Snedeker rested for eight week and decided to compete in the Fortinet Championship back nine months. He was fine until the second day, when he began to feel a knife-like pain every time he breathed. He was able to make the cut, and he persevered throughout the weekend. He finished T-59. But he decided he could not continue on this path. The decision to have surgery was made.

Snedeker replied, “Or else we’ll have to do something else.”

Brandt Snedeker walks with Larry Fitzgerald, left, and Heidi Ueberroth off the 10th hole during the Workday Golden Bear Pro Am of the Memorial Tournament held at Muirfield Village Golf Club, Dublin. (Photo by Joseph Scheller/Columbus Dispatch).

It’s easier said than done. Snedeker was suffering from manubrium, which is a rare disease in Canada with limited surgical options.

Snedeker stated that “to say it is a rare thing would be an understatement.”

Dr. Burton Elrod is an orthopedic and sports medicine doctor in Nashville, Tennessee. He performed a chest strengthening procedure on NFL quarterback Steve McNair, but swore to never perform it again due to the infection risk.
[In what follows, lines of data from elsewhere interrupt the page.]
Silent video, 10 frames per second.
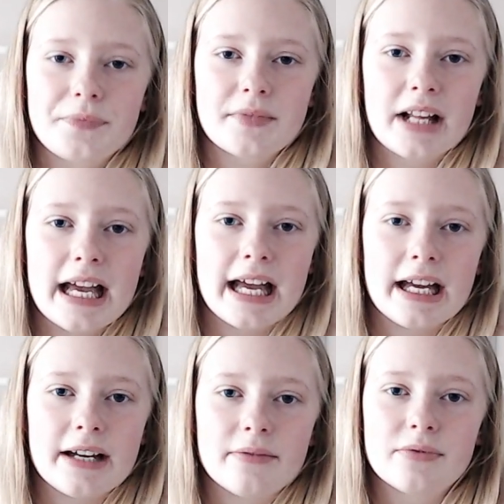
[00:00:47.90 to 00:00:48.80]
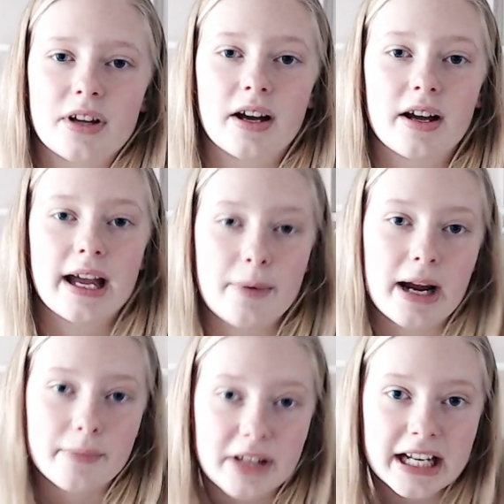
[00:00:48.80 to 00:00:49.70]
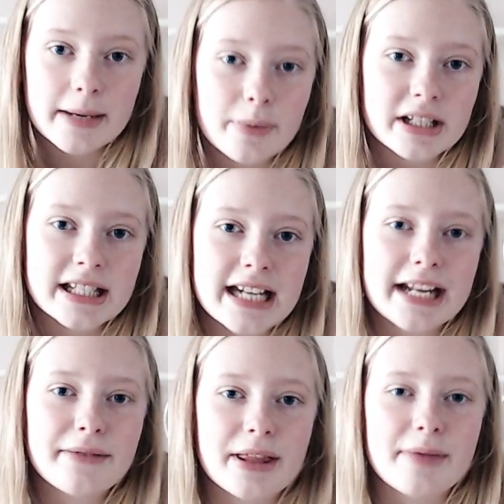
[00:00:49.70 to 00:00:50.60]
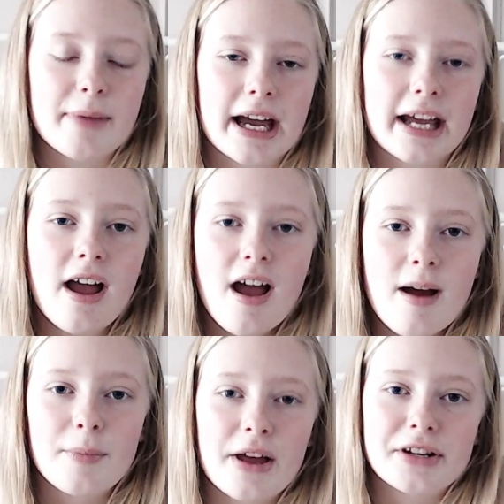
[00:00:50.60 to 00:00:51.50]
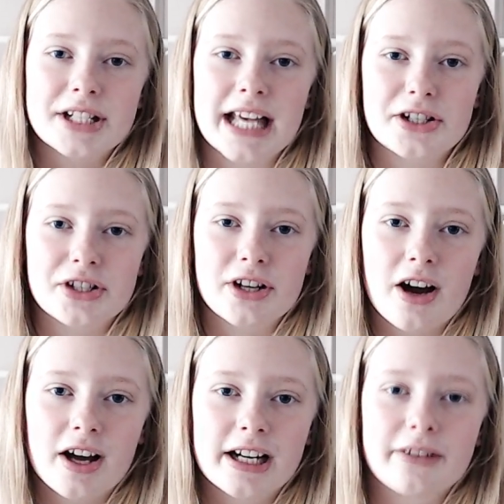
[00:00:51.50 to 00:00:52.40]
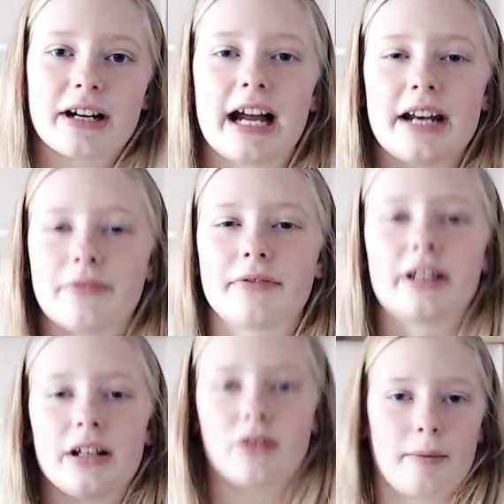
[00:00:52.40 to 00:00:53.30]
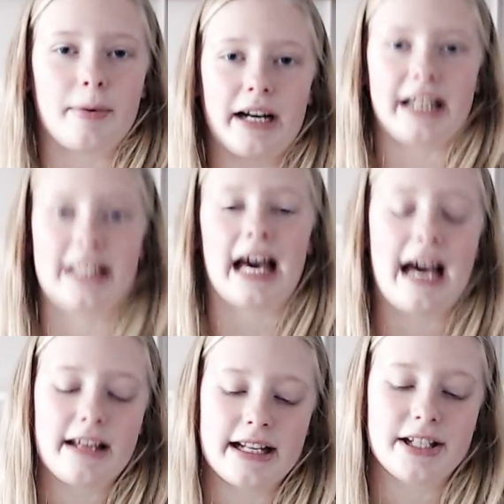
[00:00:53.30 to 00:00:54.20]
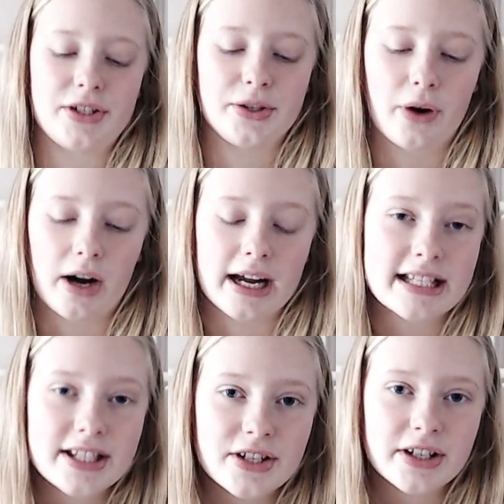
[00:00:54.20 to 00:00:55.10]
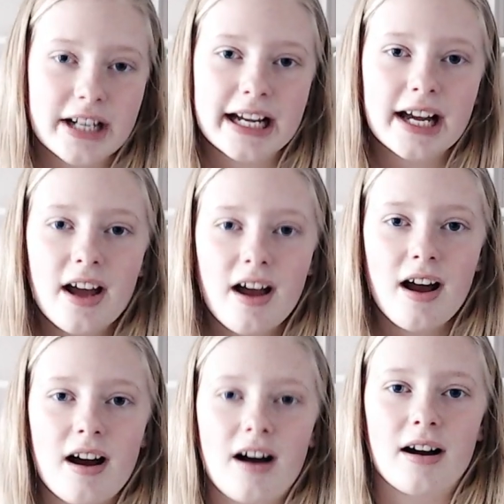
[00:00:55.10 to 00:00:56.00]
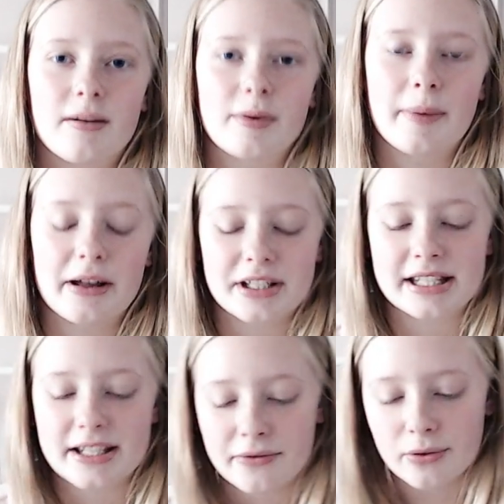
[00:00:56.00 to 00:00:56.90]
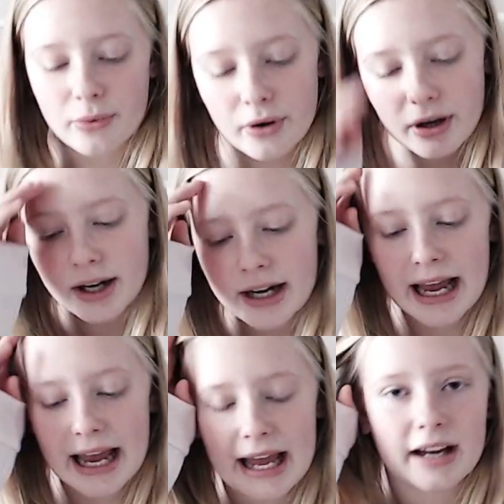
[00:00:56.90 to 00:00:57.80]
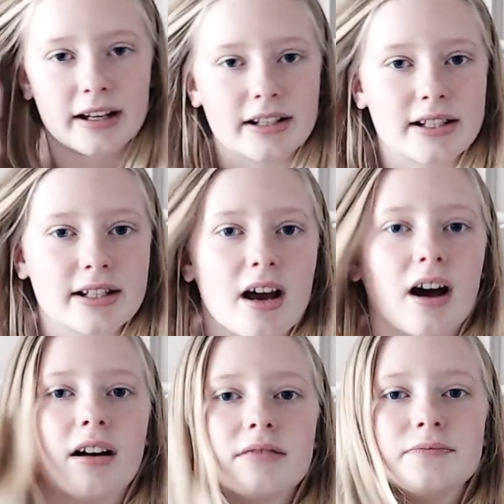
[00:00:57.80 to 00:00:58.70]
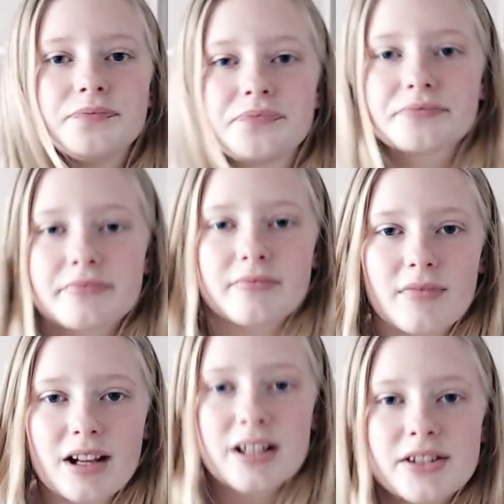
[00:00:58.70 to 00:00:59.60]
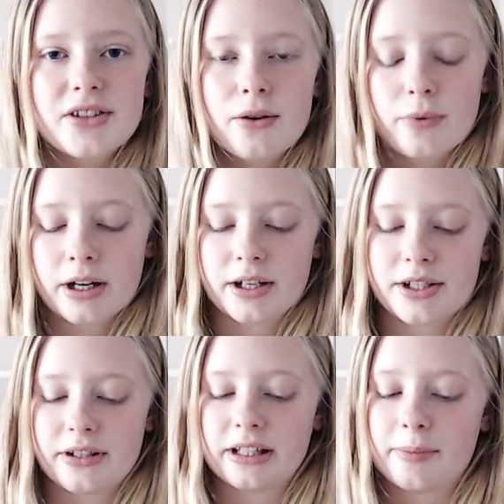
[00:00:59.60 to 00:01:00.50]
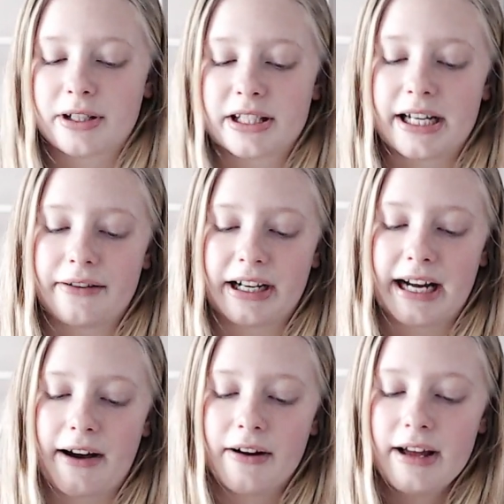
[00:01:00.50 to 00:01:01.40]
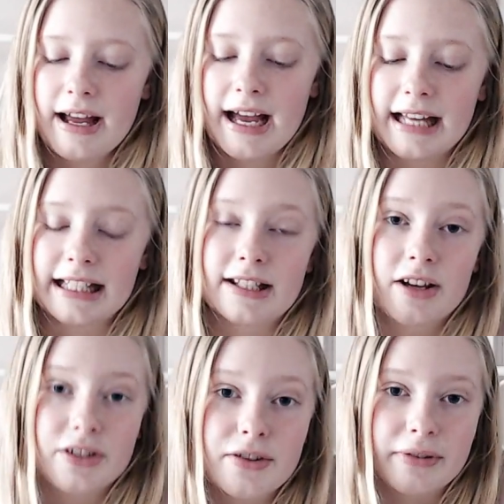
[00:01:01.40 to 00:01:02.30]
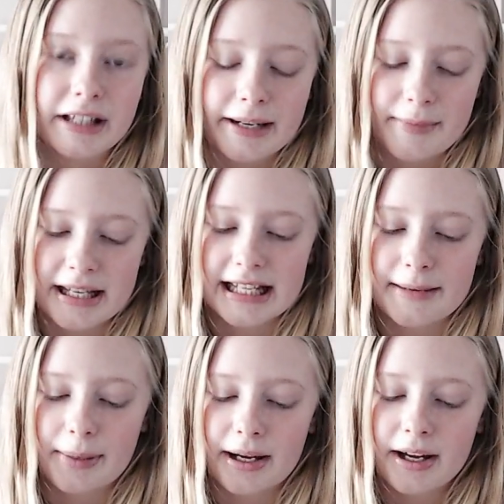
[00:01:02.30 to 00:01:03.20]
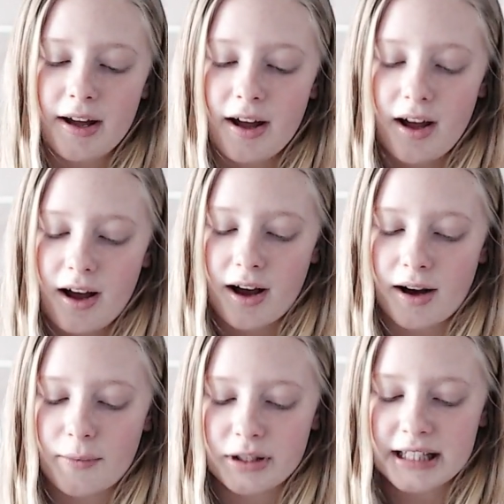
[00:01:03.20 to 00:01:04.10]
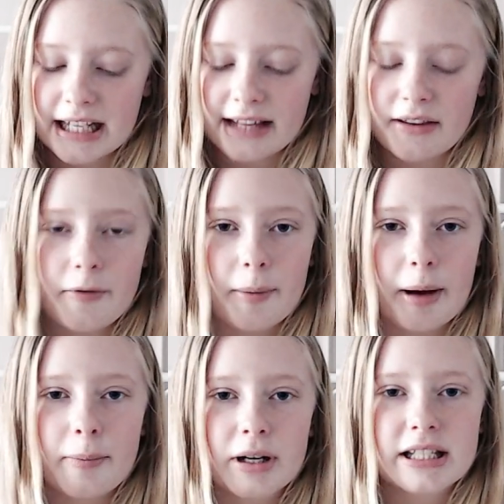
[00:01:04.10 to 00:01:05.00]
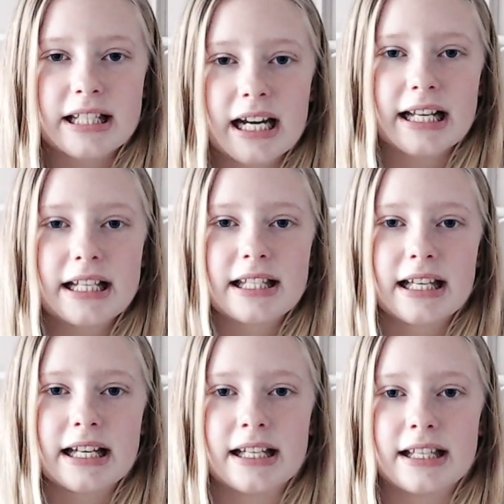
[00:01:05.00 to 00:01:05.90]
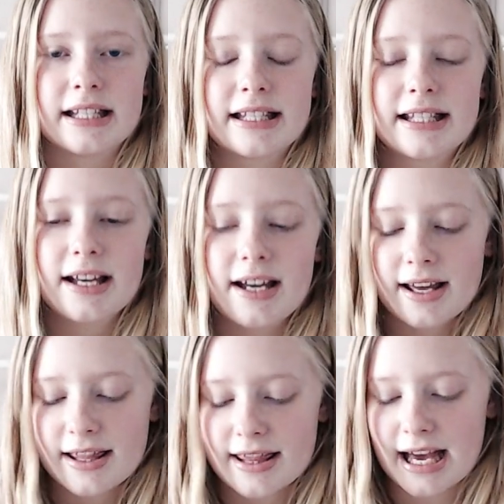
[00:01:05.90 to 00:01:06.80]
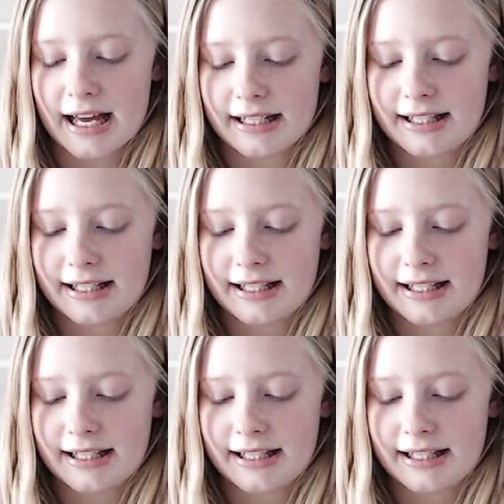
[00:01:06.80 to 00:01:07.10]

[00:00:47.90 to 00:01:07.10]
the Abraham Lincoln book study with my brothers Asher and Connor, and we're kind of incorporating that into our history about the Civil War, and so we're doing the book study now, and that's also really amazing. But one thing I love about book studies is that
Snedeker admitted that he “convinced him to do one more” of the experimental surgery in which a bone was taken from his hip and inserted into his sternum. “He said, ‘This will be the last one. ‘”

The December 1 surgery, which left a six-inch mark on his body, was deemed a success. Snedeker spent four weeks in his recliner, feeling “like someone had hit me with an enormous Mack truck”, and did not play golf until April 1. He went on trips he had always wanted to take, like to the Bahamas, where he met Jack Nicklaus for a half-hour fishing conversation, and he enjoyed being a father full-time. Snedeker also came to a major realization: “I’m still too young for retirement,” said Snedeker.

He had marked this week’s Memorial in his calendar. After playing every day the last two months and not experiencing any setbacks, he said he was ready to return to “the one job I’ve ever really had.”

He said: “I was thinking, you know what? Gotta jump in the deep end some time.” “Until you do it every day, for a week or a month, I will not know. But so far, everything is going well.”

His goal hasn’t altered.

“Just win, baby,” he said. “I know how to do this.” I am not a fool. “I did it once, I can do this again.”